In 1955 they traveled to Idaho Falls, Idaho where he attended the Navy’s newly formed Nuclear Operators Training Program. His performance there earned him the opportunity to be one of the initial instructors at the first formal Nuclear Power School established in New London, Connecticut. He then joined the crew of USS Nautilus, the world’s first nuclear powered submarine. The leadership of the Nautilus was so impressed with his performance, they recommended and pushed through his commissioning as a Naval Officer. He continued on to serve thirty four years in the Navy, including acting as the commanding officer of several submarines, and later transitioning into a higher level leadership position helping the governments of Colombia and Iran build submarine Navies of their own. The reason behind his success as a career Navy officer was apparent even into his last visits to Balboa Navy Medical Center where he would ask every enlisted staffer about their history in the Navy and showed great concern for their career success.
In 1967 he married Kathryn Lucille DeSwarte who swept him off his feet at a local pub in Milwaukee, Wisconsin by approaching him and asking about the dolphin patches on his uniform. They traveled the world together making stops in Hawaii, Colombia, Iran, San Diego, Honduras, and Paraguay. They had two sons. In the early 1980s they retired to San Diego, California for the “tennis weather” both being avid players. He attended the Toyota Automotive Technology Program at San Diego City Community College where he also played doubles on the tennis team. In 1987 he achieved one of his great successes in life overcoming alcohol addiction, saving his marriage and his family.
John and Kate spent the last part of their life together traveling the country in an RV and spending many summers living on the campground at Vandenberg, AFB in beautiful relative wilderness along the Central Californian coast. They shared a love of the outdoors and mountains and were avid hikers into their seventies. He remained fit and active up until the end of his life, doing countless laps around the Sea Colony neighborhood, becoming a fixture of the community. The passing of his wife broke his heart and his life was never the same. He took his last breaths on February 14th 2020, a year after her passing. He is survived by his four sons, six grandsons, four granddaughters, and one great granddaughter.
A funeral service will be held at St.
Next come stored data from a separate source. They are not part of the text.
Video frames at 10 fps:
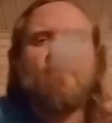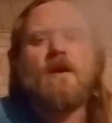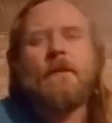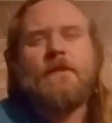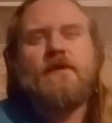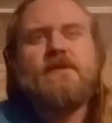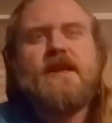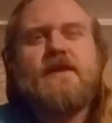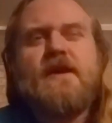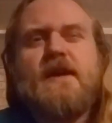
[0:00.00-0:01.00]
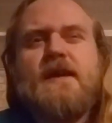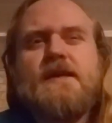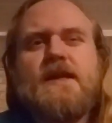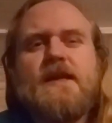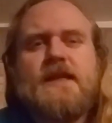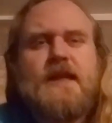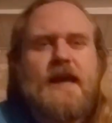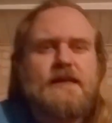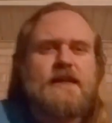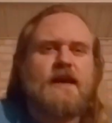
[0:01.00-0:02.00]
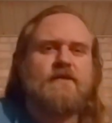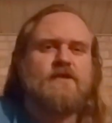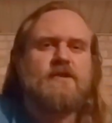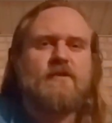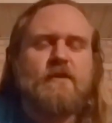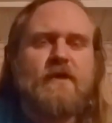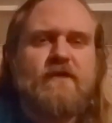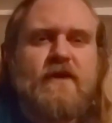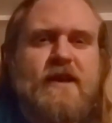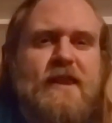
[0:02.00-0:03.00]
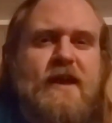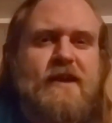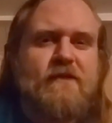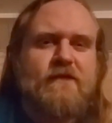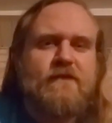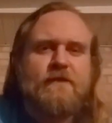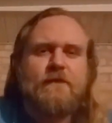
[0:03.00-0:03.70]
I remember it was like the easiest test I ever took in my fucking life.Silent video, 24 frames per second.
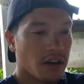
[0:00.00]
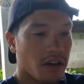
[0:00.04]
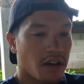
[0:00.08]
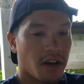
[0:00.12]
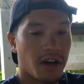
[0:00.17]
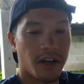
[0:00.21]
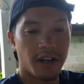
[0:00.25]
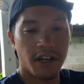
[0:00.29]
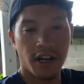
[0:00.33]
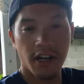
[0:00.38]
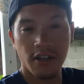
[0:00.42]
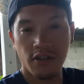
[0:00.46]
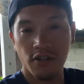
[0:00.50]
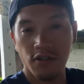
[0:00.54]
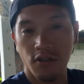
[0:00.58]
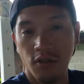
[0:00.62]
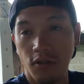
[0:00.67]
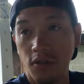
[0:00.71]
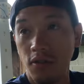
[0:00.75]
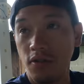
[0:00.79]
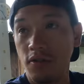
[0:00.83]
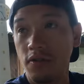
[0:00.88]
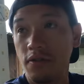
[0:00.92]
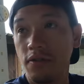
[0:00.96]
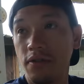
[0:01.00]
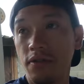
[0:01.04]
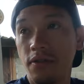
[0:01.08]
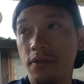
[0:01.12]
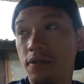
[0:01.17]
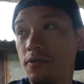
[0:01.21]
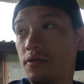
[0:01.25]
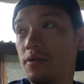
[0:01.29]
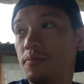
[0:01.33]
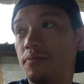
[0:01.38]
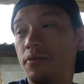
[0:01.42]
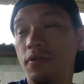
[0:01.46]
Alright guys, so
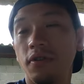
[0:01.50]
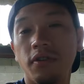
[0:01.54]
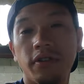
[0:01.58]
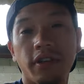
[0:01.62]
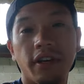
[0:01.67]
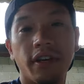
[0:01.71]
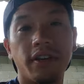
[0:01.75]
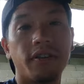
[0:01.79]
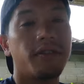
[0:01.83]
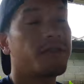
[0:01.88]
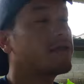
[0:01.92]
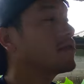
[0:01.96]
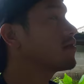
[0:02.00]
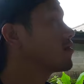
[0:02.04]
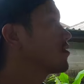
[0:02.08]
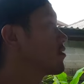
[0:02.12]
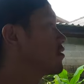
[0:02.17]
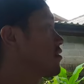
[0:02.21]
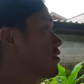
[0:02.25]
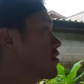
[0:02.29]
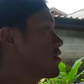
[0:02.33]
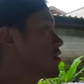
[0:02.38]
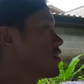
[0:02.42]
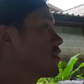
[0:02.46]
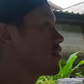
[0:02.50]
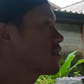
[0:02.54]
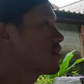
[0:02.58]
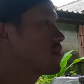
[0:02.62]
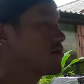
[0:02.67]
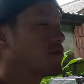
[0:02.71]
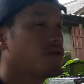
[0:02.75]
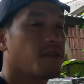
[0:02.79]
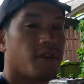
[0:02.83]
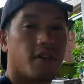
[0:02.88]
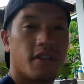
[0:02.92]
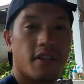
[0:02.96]
we pulled in,
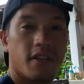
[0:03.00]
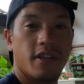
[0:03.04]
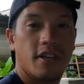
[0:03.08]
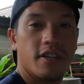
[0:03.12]
we're in the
Charles Borromeo Church in San Diego, CA
- Funeral Service Saturday, March 14, 2020
John Maxwell Renwick
February 20, 2020
I will always think of you and your lovely wife as my long time neighbors in Sea Colony as I drive into our alley. I miss seeing your face as you took your daily walks. I know that you are in a place where there is no more suffering and I am glad that I had the chance to share so many neighborhood memories with you and Kate over the years. Thank you for your service to our country. Rest in peace. My thoughts and prayers are with your boys and their families. God Bless.